Scientists in Lithuania are studying similar problems with algal blooms in the Baltic Sea. Dr. Bukaveckas, the son of Lithuanian immigrants who settled in Chicago, has made more than a half dozen trips to the former Soviet bloc nation since the 1990s to exchange information with fellow scientists, deliver seminars and lectures in their native tongue, and collaborate on research papers. “When I walk down the street in Lithuania,” he said, “it reminds me of the neighborhood where I grew up.”
A career studying water seemed inevitable for Dr. Bukaveckas when you consider his lifelong interest in all things aquatic. He was the kid in kindergarten who raced from recess to claim the desk closest to the classroom aquarium. Likewise, he spent countless hours with his father at Chicago’s famed Shedd Aquarium, marveling at the sea creatures, and with his family in a cabin by a lake, collecting crayfish and clams on their annual two-week summer vacations.
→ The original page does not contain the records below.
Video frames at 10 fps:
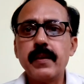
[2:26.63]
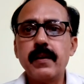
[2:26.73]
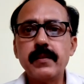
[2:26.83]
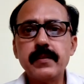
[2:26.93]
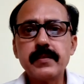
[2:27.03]

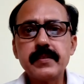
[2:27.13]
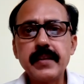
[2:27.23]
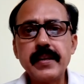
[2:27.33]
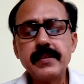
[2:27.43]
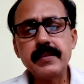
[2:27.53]
Other
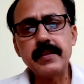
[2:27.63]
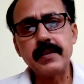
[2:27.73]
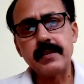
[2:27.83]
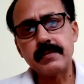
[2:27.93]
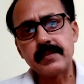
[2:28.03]

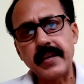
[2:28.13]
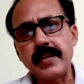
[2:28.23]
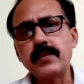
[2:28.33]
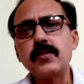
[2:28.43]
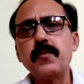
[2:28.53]

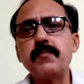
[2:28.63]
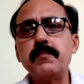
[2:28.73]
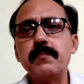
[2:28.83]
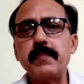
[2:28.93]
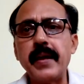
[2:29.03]
signs of
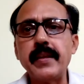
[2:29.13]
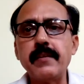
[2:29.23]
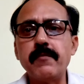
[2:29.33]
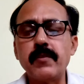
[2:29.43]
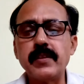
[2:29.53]

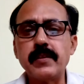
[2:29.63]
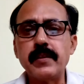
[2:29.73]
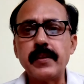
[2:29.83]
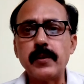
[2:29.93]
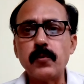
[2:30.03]
planning we can
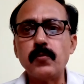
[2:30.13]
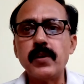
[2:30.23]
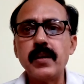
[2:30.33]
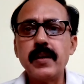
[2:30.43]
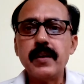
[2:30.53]
include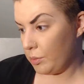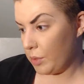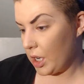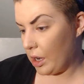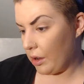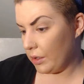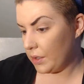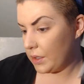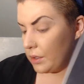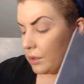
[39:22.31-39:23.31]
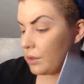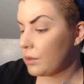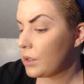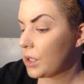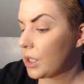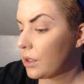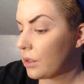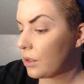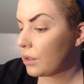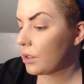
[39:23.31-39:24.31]
but I also did it
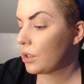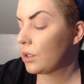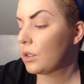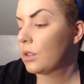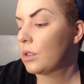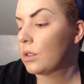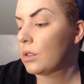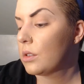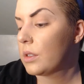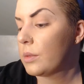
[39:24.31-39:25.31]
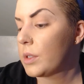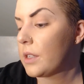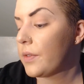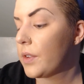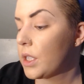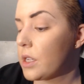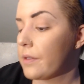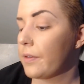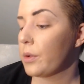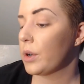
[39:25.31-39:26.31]
specifically
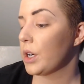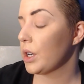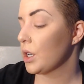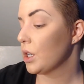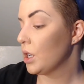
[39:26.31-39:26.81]
forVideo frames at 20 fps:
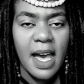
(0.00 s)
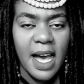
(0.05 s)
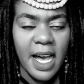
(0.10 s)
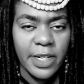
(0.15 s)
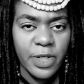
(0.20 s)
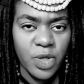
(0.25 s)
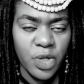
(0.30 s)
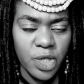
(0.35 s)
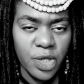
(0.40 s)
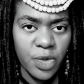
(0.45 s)

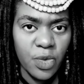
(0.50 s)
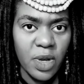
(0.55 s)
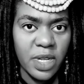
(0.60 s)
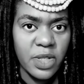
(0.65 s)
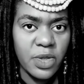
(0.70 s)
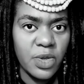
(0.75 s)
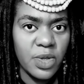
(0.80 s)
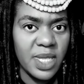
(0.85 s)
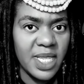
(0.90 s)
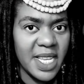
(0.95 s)
I do not
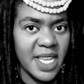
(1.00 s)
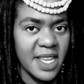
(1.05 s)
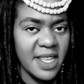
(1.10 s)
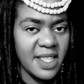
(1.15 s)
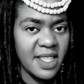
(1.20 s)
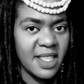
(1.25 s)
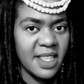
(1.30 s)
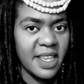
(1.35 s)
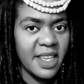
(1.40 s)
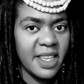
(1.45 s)
want to
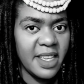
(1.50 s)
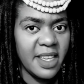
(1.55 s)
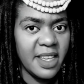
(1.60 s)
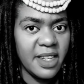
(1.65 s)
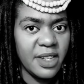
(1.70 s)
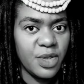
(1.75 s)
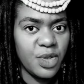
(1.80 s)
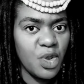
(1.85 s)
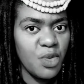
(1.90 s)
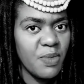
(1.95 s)
say
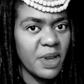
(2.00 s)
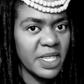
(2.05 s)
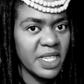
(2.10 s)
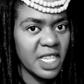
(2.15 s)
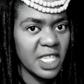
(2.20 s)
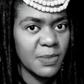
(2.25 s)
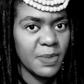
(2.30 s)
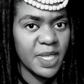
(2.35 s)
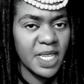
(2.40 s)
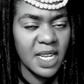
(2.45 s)
too much,
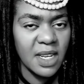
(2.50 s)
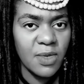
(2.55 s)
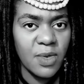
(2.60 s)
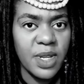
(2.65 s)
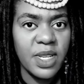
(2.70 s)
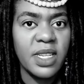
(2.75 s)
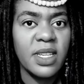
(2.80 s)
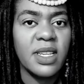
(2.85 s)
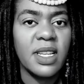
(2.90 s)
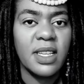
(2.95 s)
especially
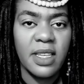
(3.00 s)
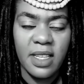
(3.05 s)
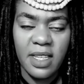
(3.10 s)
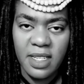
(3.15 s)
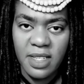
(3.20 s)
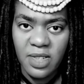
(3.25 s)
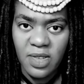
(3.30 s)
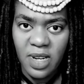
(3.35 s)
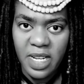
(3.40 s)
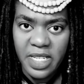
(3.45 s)
when
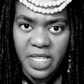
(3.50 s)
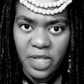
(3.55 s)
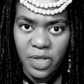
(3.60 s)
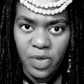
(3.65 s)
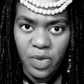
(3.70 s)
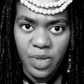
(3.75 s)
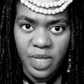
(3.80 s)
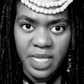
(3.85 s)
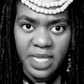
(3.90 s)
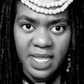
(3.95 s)
related
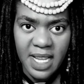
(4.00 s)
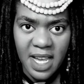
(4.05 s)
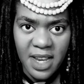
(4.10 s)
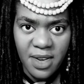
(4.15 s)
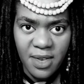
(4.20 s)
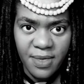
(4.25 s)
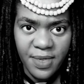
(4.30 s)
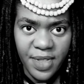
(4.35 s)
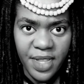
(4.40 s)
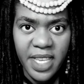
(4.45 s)
to this
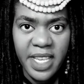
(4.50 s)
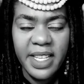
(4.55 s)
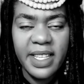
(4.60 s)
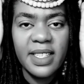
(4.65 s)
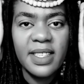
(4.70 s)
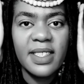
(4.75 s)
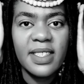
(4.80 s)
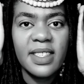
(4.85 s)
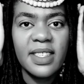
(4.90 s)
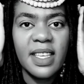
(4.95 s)
kind of
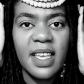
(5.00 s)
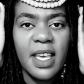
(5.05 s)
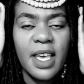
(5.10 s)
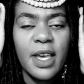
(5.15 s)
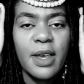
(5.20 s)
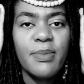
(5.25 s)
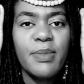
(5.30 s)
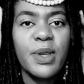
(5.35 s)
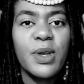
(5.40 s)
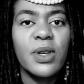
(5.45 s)
things,
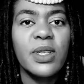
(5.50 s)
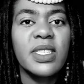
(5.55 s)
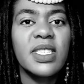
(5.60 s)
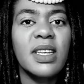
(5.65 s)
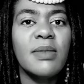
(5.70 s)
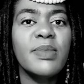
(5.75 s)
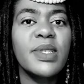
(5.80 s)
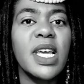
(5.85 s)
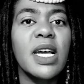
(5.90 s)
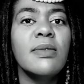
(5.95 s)
because
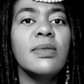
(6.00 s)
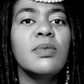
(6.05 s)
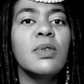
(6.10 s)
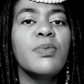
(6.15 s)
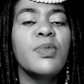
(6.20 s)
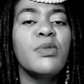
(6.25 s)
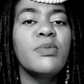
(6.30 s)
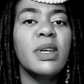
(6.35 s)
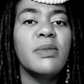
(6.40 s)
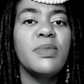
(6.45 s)
sometimes
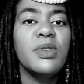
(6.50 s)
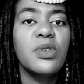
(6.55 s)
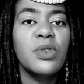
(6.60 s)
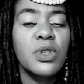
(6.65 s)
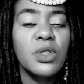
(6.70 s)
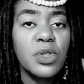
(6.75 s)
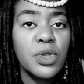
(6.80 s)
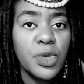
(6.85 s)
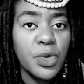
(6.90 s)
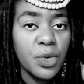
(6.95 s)
people might be
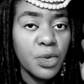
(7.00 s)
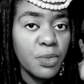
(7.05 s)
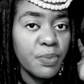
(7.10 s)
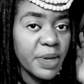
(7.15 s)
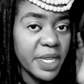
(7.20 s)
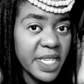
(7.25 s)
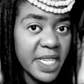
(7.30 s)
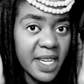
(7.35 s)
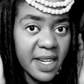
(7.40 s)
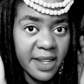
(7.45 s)
going through
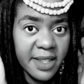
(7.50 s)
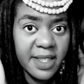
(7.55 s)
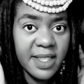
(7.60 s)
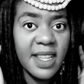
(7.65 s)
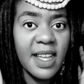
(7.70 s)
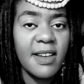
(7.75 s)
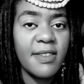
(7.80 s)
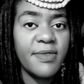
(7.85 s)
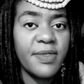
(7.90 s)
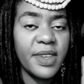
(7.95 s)
medical
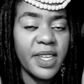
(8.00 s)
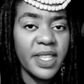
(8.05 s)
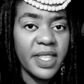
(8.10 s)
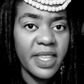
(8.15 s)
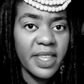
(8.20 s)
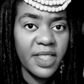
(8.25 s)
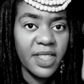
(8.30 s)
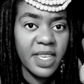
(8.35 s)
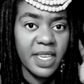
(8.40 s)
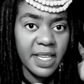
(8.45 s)
stuff and
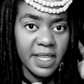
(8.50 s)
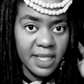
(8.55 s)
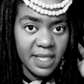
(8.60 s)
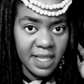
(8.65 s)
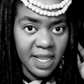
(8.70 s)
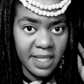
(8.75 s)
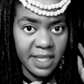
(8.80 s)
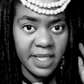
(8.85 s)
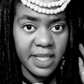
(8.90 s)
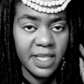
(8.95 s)
they think
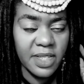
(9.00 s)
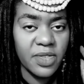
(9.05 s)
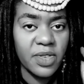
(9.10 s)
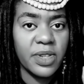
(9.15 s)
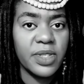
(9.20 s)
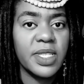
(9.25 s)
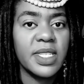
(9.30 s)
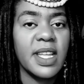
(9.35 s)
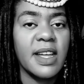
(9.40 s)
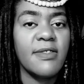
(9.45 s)
it's
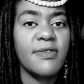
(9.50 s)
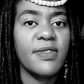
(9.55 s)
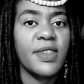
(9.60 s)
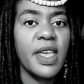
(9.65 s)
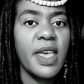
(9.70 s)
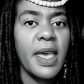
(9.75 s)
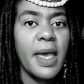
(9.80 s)
ancestral stuff.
“I thought it was very mysterious and interesting what happened underwater,” he remembered. Dr. Bukaveckas considered studying oceanography in college but realized that studying inland waters was more practical and just as interesting.
Today, his research into nutrient runoff and algal blooms helps professionals working in water management make informed decisions about preventing and mitigating pollutants that can lead to poor water clarity, oxygen depletion and restricted growth of aquatic grasses where fish live. They need a basis for their policies and decisions, he said, “and that’s where the science comes in.”